Let’s just put in out there, the job search isn’t an easy one.
The questions one has during the search are endless. Should my resume be multiple pages long? How soon after applying should I follow up? How do I follow up? How do I go about finding job postings at a particular company? I’m fearful I may price myself right out of the running – how much should I ask for?
So while many of us have personal trainers or financial advisors, we really don’t have a place to turn for expert advice around the job search. That is, until now. TheLadders Signature program is a proven 6-month program that gives you one-to-one advice from one of our certified professional career coaches (CPCC).
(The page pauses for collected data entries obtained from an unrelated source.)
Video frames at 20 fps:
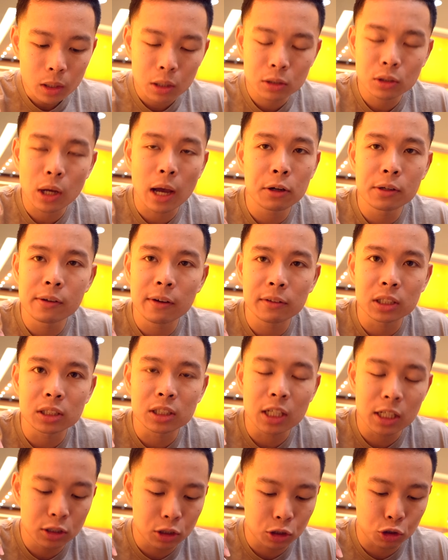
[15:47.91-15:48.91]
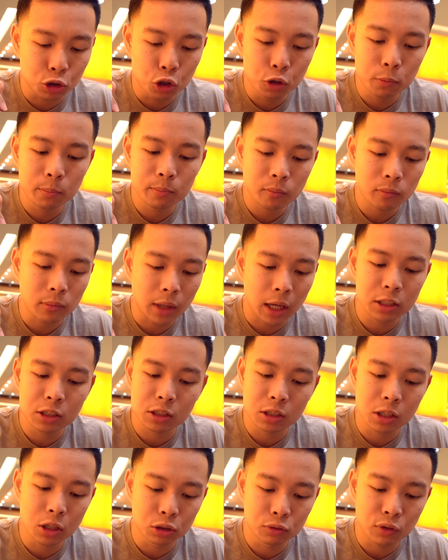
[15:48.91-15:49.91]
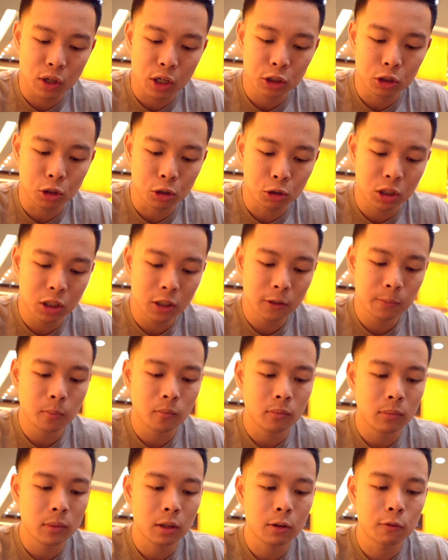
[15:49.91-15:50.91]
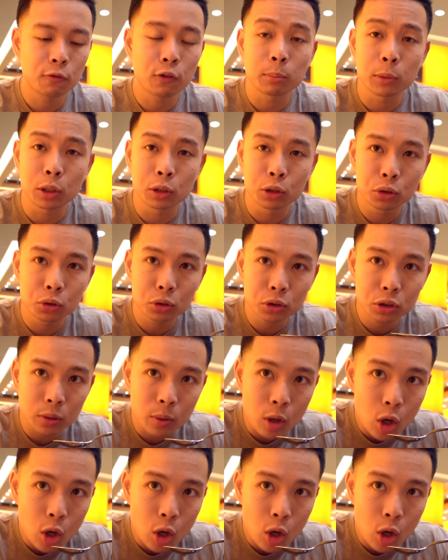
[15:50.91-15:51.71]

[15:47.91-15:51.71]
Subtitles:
I don't even have to taste the soup. I can just tell it's very salty from the noodles.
I turned to one of the best Career Advisors here at TheLadders, John Scottaline. What qualifies John? Well, in addition to being a certified career professional, John has placed 5 $100K+ job seekers into new roles in the past 5 months (as this is a 6 month program, I would say John is doing extremely well). Here are some of John’s best tips:
Don’t be shy – network.
Networking is one of the BEST ways to find out about jobs. Whether it is through industry and professional events, alumni organizations or your local PTA, there are many contacts to be made. By going to events and meeting people, this gives you the ability to learn about a position not yet posted or ones you may have overlooked. It can also help you get your foot in the door and help you land an interview. So get out there and start filling up your contact list!
Your resume is your first round of interviewing.
John says that there are many common resume mistakes, like including an objective statement rather than an executive summary – not having a title, providing too much information or in some cases not enough. Having a professionally written resume is definitely an avenue to consider.
Some best practices include having a brief description of the each company you’ve worked for with size and scope of the business. Each title should have a few sentences of responsibilities and, after the brief description, it’s best to select the right achievements to add in bullet points.
Salary negotiations – know what your worth!
Many job seekers are afraid their previous or current salary will hurt their current negotiation. John’s advice: “Know what your worth!” Doing a little research on salaries of people with your skillset and experience is the way to start and there are many tools out there to use. Don’t just factor in salary. This should be inclusive of bonus, vacation time, 401K, medical benefits, etc. Then take that knowledge with your compensation goal and do a check to see if they are in line with one another. Finally, you must ask yourself what you are willing to compromise, such as less vacation for a larger base salary.